X is for Xanthippe

Xanthippe was an Athenian and the wife of Socrates. Together they had three sons called Lamprocles, Sophroniscus, and Menexenus. She was likely much younger than Socrates, perhaps by as much as forty years.[1]

 

Sadly it is hard to separate the myths about her from the facts.

 

It is believed that she had a bad temper and was a nagging wife. However, Socrates, though a great philosopher was without a paying job for fifty years, thought to be bisexual, and might have taken on a second wife. Because her husband refused to charge his pupils, Xanthippe had to live on only what Socrates had inherited-which still put them near the poverty level. However, historically she might have been from an upper class family – or at least a higher pecking order than her husband’s.

 

One reason for thinking Xanthippe’s family was socially prominent was that her eldest son was named Lamprocles instead of “Sophroniscus” (after Socrates’ father): the ancient Greek custom was to name one’s first child after the more illustrious of the two grandfathers. Xanthippe’s father is believed to have been named Lamprocles. Since he was even more well-established in Athenian aristocracy than was Socrates’ father, his name would have been the preferred choice for the name of the first-born son.[1]

 

She was considered far worse by the Romans than her own generation. There is a painting of Xanthippe and Socrates called: The chamberpot episode: Socrates, his Wives and Alcibiades, by Reyer van Blommendael (Musée des Beaux-Arts de Strasbourg) It’s a scene from a story that she was so furious at Socrates that she poured out a full chamber pot over him. It is believed that he replied: ‘after thunder comes rain.’ Socrates is also said to have advised, “By all means marry; if you get a good wife, you’ll be happy. If you get a bad one, you’ll become a philosopher.”

 

Plato‘s portrayal of Xanthippe in the Phaedo suggests that she was nothing less than a devoted wife and mother;[2] she is mentioned nowhere else in Plato.[3] Xenophon, in his Memorabilia, portrays her in much the same light, though he does make Lamprocles complain of her harshness;[4] it could be argued that this is fairly typical of an adolescent’s views of a strict parent.

 

We only hear Socrates’ point of view on Xanthippe. It so influenced society that now a Xanthippe is any nagging, peevish, or irritable woman.

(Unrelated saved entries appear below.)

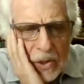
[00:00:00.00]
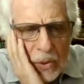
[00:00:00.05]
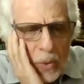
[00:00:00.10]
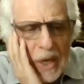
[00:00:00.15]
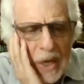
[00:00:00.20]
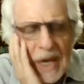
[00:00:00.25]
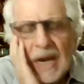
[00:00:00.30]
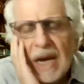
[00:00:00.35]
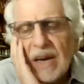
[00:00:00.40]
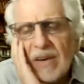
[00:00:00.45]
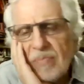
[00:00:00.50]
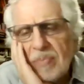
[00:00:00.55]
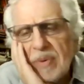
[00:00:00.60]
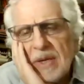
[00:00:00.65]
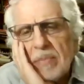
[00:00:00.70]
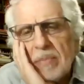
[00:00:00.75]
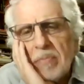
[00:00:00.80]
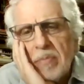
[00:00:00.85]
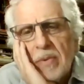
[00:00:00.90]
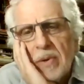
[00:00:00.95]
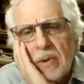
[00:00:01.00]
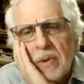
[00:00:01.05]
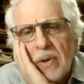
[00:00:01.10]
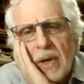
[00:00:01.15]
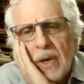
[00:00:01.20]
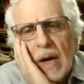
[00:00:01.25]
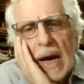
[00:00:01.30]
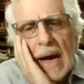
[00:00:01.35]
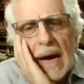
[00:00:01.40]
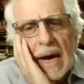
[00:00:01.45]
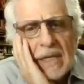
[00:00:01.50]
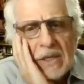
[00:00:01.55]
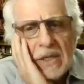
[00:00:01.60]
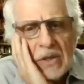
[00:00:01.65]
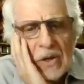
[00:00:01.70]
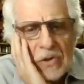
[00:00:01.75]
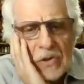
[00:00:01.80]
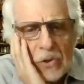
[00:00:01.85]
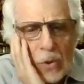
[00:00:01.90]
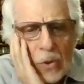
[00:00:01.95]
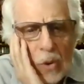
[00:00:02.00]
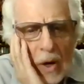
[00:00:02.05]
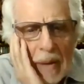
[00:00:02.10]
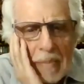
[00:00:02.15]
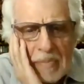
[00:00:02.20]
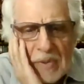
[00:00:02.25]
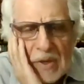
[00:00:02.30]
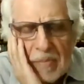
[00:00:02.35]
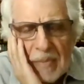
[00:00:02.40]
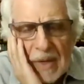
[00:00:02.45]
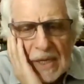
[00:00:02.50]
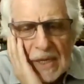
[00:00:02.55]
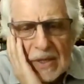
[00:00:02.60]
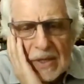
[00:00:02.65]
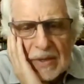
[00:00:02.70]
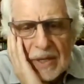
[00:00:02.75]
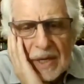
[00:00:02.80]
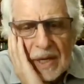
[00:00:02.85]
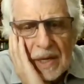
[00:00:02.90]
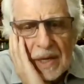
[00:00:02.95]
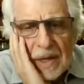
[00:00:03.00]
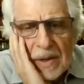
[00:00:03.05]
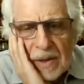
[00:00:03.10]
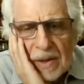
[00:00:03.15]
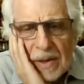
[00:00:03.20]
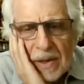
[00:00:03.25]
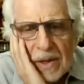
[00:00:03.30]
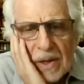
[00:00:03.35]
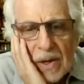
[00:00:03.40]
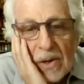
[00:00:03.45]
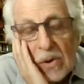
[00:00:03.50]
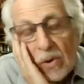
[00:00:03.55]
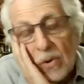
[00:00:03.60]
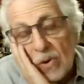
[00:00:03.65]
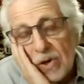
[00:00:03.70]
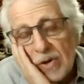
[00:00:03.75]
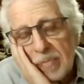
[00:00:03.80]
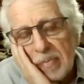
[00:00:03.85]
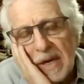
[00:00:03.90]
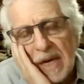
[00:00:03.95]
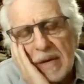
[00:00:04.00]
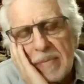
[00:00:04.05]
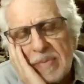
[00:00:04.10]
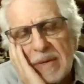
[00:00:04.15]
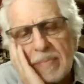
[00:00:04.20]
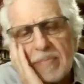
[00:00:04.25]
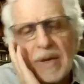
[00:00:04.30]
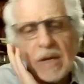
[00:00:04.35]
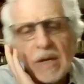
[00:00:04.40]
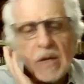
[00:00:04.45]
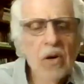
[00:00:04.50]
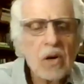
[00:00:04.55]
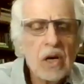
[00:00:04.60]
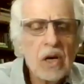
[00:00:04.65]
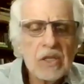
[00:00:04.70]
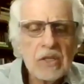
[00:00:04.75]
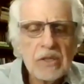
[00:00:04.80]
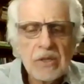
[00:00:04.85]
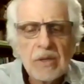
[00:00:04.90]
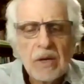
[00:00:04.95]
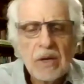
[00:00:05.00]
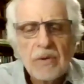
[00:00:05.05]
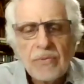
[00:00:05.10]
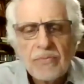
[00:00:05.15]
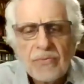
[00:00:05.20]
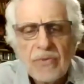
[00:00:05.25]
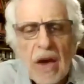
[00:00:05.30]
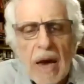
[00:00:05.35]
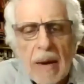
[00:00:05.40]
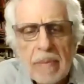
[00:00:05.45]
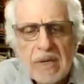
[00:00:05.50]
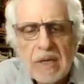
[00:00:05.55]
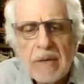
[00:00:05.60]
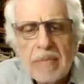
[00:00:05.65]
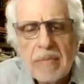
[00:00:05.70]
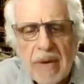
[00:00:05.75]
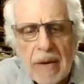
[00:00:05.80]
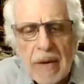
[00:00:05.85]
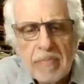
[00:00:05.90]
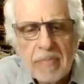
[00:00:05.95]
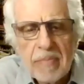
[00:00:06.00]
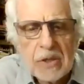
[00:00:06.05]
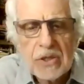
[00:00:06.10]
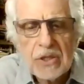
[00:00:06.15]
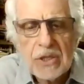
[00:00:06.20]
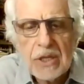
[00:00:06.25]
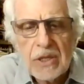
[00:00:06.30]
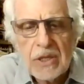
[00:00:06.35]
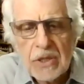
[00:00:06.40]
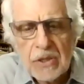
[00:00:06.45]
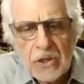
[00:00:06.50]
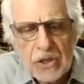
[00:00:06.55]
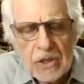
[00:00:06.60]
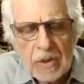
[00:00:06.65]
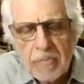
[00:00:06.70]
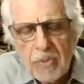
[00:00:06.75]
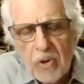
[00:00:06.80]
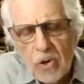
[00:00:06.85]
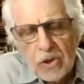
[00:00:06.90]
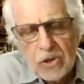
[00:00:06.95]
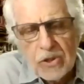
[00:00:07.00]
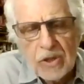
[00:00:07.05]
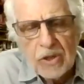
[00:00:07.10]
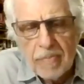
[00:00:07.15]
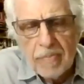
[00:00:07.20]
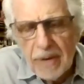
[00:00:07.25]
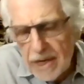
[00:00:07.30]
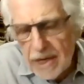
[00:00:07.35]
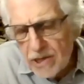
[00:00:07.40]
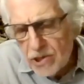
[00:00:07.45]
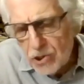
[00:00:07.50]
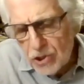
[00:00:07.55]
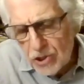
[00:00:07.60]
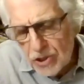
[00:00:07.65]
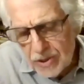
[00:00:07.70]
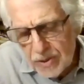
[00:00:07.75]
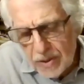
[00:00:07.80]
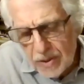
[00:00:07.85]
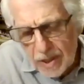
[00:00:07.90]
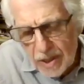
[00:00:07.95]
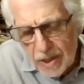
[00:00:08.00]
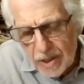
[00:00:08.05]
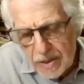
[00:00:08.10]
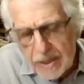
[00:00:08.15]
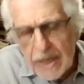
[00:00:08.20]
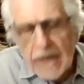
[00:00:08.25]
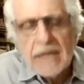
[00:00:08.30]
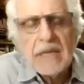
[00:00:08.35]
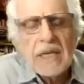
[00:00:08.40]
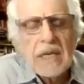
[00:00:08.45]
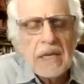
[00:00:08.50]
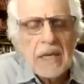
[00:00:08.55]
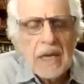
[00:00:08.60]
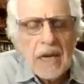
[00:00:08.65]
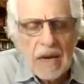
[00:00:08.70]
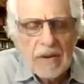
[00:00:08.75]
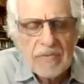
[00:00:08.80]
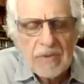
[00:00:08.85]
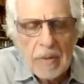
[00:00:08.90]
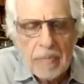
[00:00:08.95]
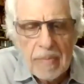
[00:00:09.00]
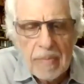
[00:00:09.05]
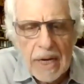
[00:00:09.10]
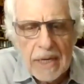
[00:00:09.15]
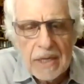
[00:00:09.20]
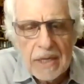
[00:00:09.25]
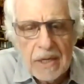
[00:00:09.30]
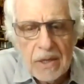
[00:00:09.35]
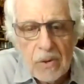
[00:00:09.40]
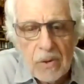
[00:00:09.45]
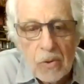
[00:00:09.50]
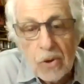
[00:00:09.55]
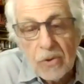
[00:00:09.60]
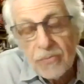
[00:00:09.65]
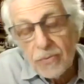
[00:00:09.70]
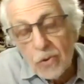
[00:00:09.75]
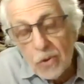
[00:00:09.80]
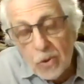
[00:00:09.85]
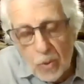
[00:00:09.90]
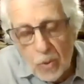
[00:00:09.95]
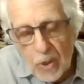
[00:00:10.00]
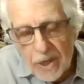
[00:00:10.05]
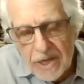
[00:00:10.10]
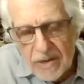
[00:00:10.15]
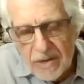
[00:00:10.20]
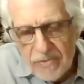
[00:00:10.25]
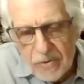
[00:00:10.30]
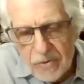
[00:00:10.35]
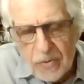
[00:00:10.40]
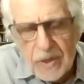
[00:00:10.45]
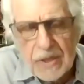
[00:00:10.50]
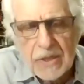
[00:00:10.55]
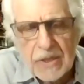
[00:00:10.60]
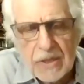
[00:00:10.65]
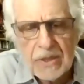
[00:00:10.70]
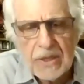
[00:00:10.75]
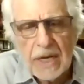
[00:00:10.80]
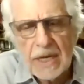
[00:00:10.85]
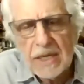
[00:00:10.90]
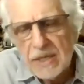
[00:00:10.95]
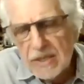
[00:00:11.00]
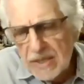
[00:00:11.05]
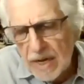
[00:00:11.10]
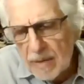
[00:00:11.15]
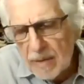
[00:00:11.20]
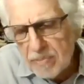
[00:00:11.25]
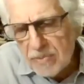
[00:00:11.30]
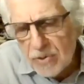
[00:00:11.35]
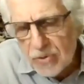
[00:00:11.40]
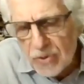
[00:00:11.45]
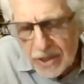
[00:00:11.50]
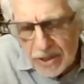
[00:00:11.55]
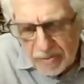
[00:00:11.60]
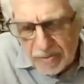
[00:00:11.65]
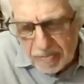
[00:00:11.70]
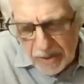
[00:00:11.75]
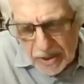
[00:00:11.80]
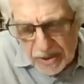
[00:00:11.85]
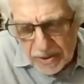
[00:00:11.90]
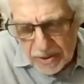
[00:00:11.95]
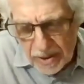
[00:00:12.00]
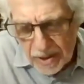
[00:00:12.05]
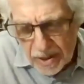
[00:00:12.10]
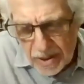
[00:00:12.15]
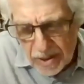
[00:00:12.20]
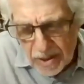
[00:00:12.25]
We have been either too optimistic, or maybe because family members didn't support the patient, they didn't have the money, or for whatever reason, they stopped treatment.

Despite all the ridicule, she stayed with her husband until his suicide by hemlock at the age of seventy. It’s believe she wept.

 

Asteroid 156 Xanthippe is named in her honour.

 

Bibliography
Uppity Women of Ancient Times by Vickie Leon

http://dictionary.reference.com/browse/xanthippe

http://www.in2greece.com/english/historymyth/history/ancient/xanthippe.htm

http://en.wikipedia.org/wiki/Xanthippe

 

[1^ John Burnet 1911, Plato: Phaedo, p. 12.

[2^ Plato, Phaedo, 60a-b, 116b

[3^ Xanthippe does receive mention in two short, apocryphal pieces within the literature ascribed traditionally to Plato but considered generally by scholars to be inauthentic. These come in the Halcyon and the Epigrams.